Su bando no puede defenderse como un bando bueno, porque se cometen atrocidades en su nombre, pero aún así es el bando que la mayoría de nosotros (y sobre todo nosotras) apoyamos. Porque nosotras también sentimos esa furia, porque tras varias ocasiones leyendo sobre la vulneración de los derechos femeninos necesitamos que alguien grite que ya basta, que de una vez por todas una mujer se plante y exija para sí el poder que se le niega.

Rhaenyra, aunque por supuesto con las diferencias evidentes entre su sociedad y la nuestra, es la representación del enfado que todas sentimos antes o después ante una sociedad que reserva ciertos privilegios a una sola mitad de la población.

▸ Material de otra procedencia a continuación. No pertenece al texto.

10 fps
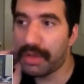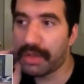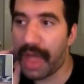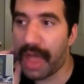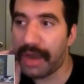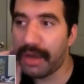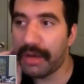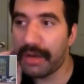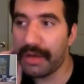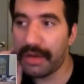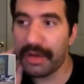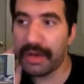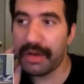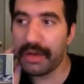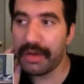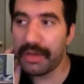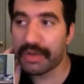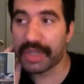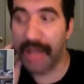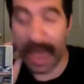that there's
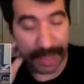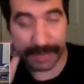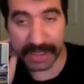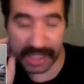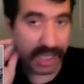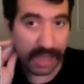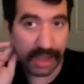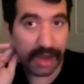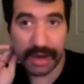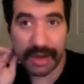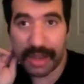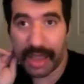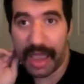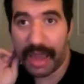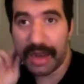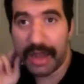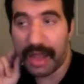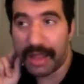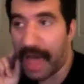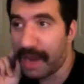a lot of competition out there, and
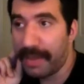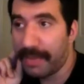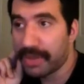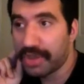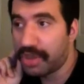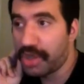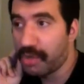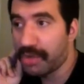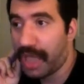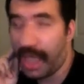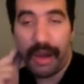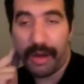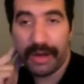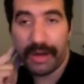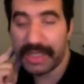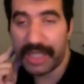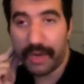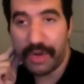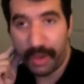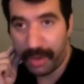a lot of people just don't care because they
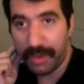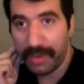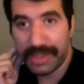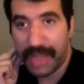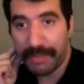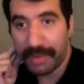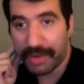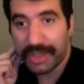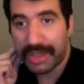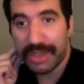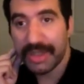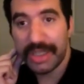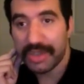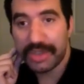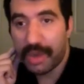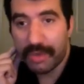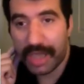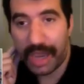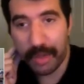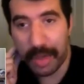don't know you. It's not personal; they just don't
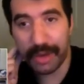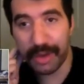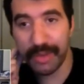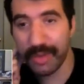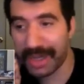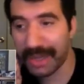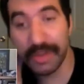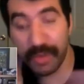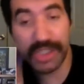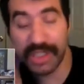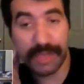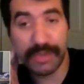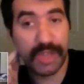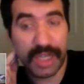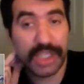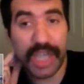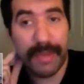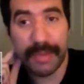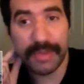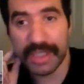care about you when it comes to when it just comes to like a
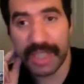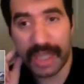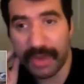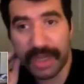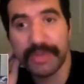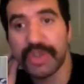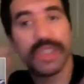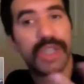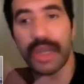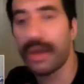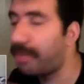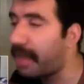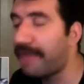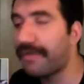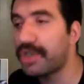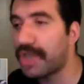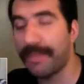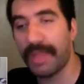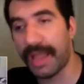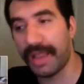job. I'm just saying when it comes to just like applying for a
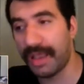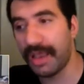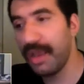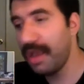job blindly,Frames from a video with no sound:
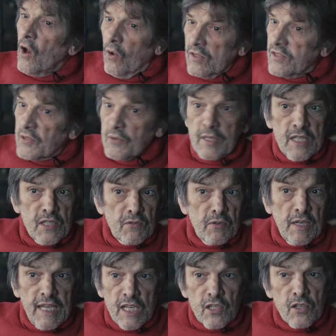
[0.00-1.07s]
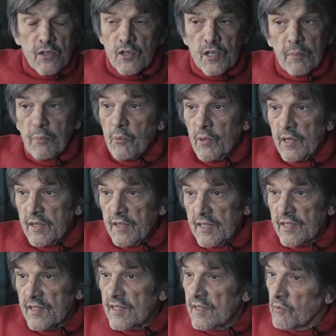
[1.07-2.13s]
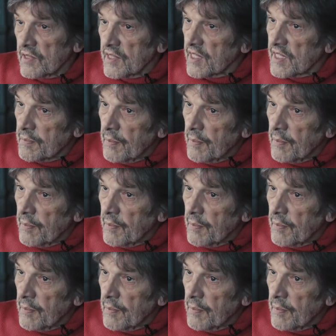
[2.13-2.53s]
also his relationship with this, was it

Un enfado que nos empuja, por cierto, a unirnos y a levantarnos cada día y, sobre todo, cada 8 de marzo.

the_targaryen_women_by_tlkfanking-d60c3k9

Estos son solo cinco de los muchos ejemplos de las mujeres de Fuego y Sangre, que se corona, por lo menos a mi parecer, como el libro en el que George RR Martin abraza de forma más abierta una escritura en igualdad y donde dota de múltiples dimensiones a todas las mujeres sobre las que escribe, demostrando cómo ellas cambian la Historia y no son simples adornos en el contexto (como demasiadas obras en la tradición literaria hicieron ver).

Así, aunque no calificaría el mundo de Martin como feminista -porque no sería correcto decir que un régimen absolutista, gobernado por mujeres o no, pueda serlo-, sí es empoderante y con una forma muy orgánica de representación femenina, lo que habla muy a favor del autor y de su forma de construir su mundo.

Esperemos que esta evolución siga plasmándose en futuras novelas y que los personajes femeninos a los que ya adoramos (y todas las que se nos presenten nuevas) sigan siendo tan inspiradoras como hasta ahora. Y, también, que este sea un ejemplo más de una literatura cada vez más inclusiva y no una excepción a la norma.